# Work instructions
Among the entries below, only the lines starting at the one with "[0:00.00-0:00.75]" and ending at the one with "Lip reading: You", both included, are to be printed exactly.

── Material shown ──

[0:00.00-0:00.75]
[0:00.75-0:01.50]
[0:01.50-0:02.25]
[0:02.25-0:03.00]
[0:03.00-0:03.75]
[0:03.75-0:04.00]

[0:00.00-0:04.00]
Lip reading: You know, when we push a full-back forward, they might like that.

───
── Material shown ──

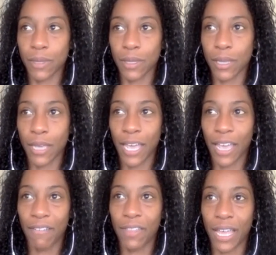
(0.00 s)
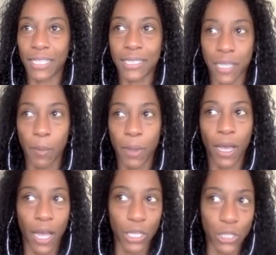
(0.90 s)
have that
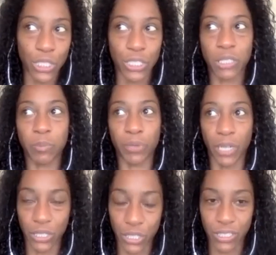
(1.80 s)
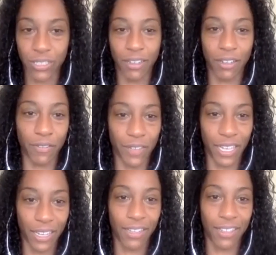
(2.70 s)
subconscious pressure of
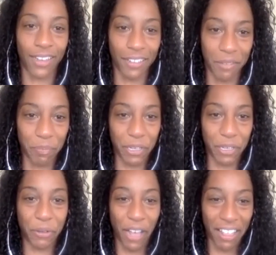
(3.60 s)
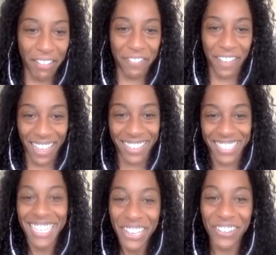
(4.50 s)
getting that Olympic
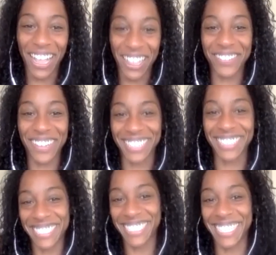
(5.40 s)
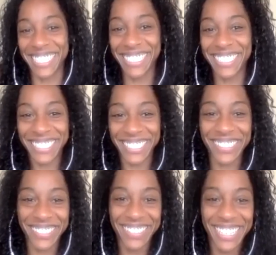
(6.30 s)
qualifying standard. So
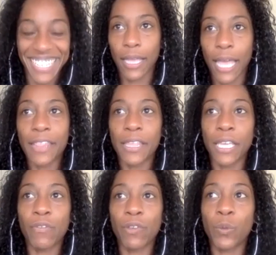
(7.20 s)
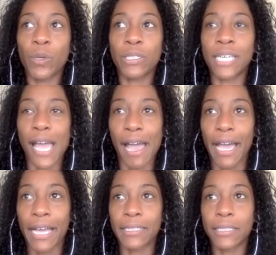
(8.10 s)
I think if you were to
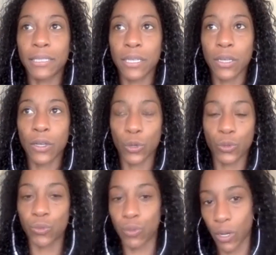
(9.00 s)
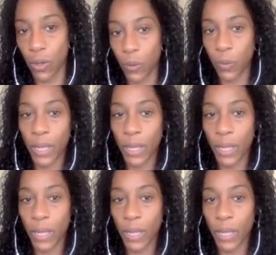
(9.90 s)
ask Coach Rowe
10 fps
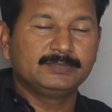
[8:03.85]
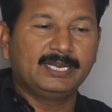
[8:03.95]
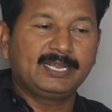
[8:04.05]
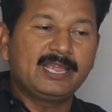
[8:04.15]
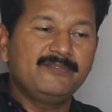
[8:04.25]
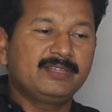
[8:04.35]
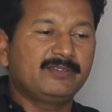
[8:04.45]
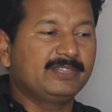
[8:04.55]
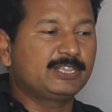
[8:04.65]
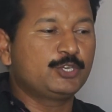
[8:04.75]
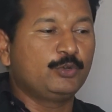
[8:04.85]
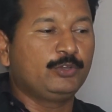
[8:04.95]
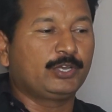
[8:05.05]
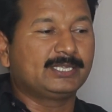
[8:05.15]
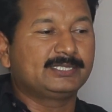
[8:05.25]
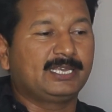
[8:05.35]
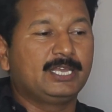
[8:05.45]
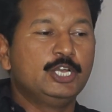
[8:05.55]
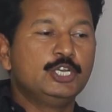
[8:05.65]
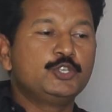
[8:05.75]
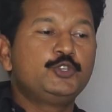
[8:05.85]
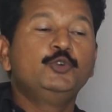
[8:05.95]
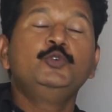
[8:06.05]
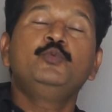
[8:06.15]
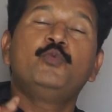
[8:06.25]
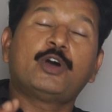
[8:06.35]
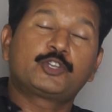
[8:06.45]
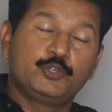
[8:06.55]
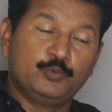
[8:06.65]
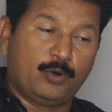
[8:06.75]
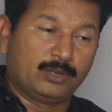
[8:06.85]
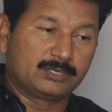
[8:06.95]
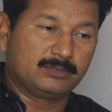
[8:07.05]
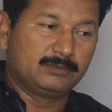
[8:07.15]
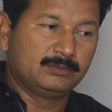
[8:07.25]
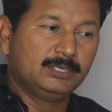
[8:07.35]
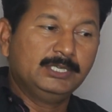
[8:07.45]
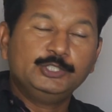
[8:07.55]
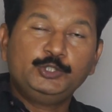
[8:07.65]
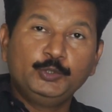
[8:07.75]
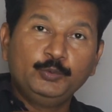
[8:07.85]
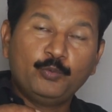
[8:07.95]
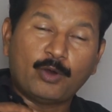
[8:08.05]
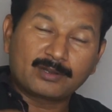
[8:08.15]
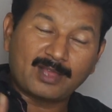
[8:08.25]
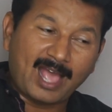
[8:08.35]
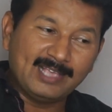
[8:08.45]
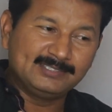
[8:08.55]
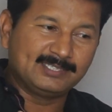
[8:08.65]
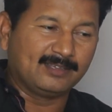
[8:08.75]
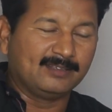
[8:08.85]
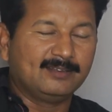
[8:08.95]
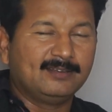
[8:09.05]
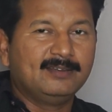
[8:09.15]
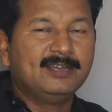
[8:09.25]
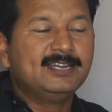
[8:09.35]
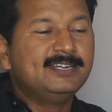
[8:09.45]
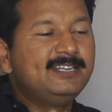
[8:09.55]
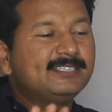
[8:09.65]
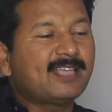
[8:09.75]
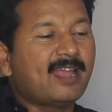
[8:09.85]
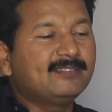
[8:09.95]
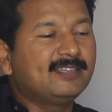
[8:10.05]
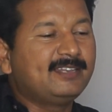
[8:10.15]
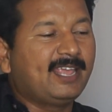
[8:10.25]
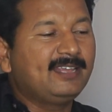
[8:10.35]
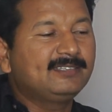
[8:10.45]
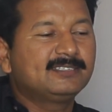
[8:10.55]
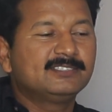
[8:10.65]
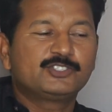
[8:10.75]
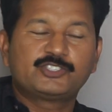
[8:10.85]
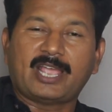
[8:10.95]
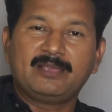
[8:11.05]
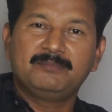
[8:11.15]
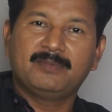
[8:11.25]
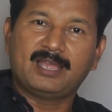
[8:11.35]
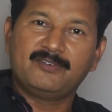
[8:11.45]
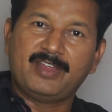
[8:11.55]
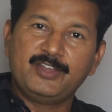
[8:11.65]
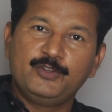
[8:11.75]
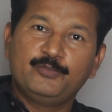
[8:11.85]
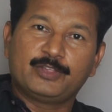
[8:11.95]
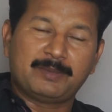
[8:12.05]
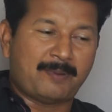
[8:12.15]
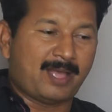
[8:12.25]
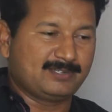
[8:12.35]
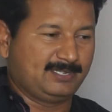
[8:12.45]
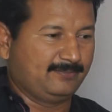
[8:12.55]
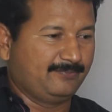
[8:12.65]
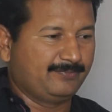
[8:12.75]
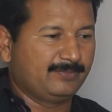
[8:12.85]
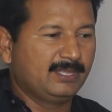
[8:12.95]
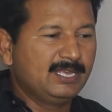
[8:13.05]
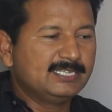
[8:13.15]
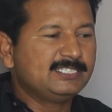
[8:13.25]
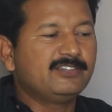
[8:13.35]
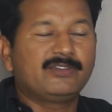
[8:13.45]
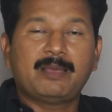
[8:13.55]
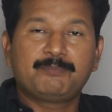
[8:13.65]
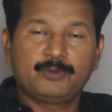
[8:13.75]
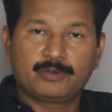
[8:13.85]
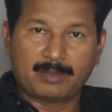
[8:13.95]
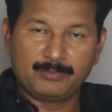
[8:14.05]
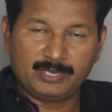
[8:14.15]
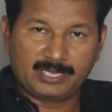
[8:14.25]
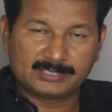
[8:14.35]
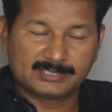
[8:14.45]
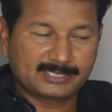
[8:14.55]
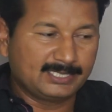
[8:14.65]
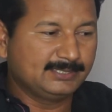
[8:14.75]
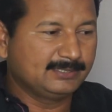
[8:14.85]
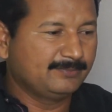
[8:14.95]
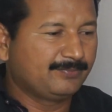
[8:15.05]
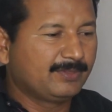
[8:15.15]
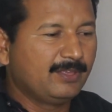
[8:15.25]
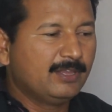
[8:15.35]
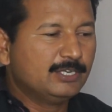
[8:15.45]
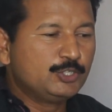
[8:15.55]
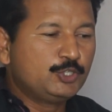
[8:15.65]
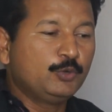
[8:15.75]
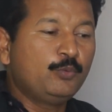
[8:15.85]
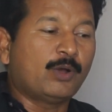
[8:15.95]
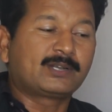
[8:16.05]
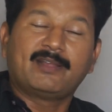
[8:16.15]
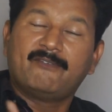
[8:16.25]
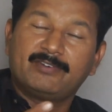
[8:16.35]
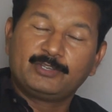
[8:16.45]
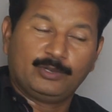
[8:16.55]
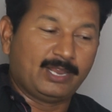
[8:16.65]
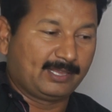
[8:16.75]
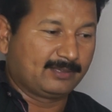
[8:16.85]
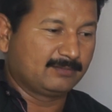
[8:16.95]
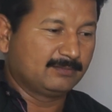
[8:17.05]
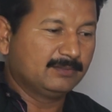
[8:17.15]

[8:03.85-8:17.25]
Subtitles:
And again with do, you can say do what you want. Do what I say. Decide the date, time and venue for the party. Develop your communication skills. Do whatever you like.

───

# Response
[0:00.00-0:00.75]
[0:00.75-0:01.50]
[0:01.50-0:02.25]
[0:02.25-0:03.00]
[0:03.00-0:03.75]
[0:03.75-0:04.00]

[0:00.00-0:04.00]
Lip reading: You know, when we push a full-back forward, they might like that.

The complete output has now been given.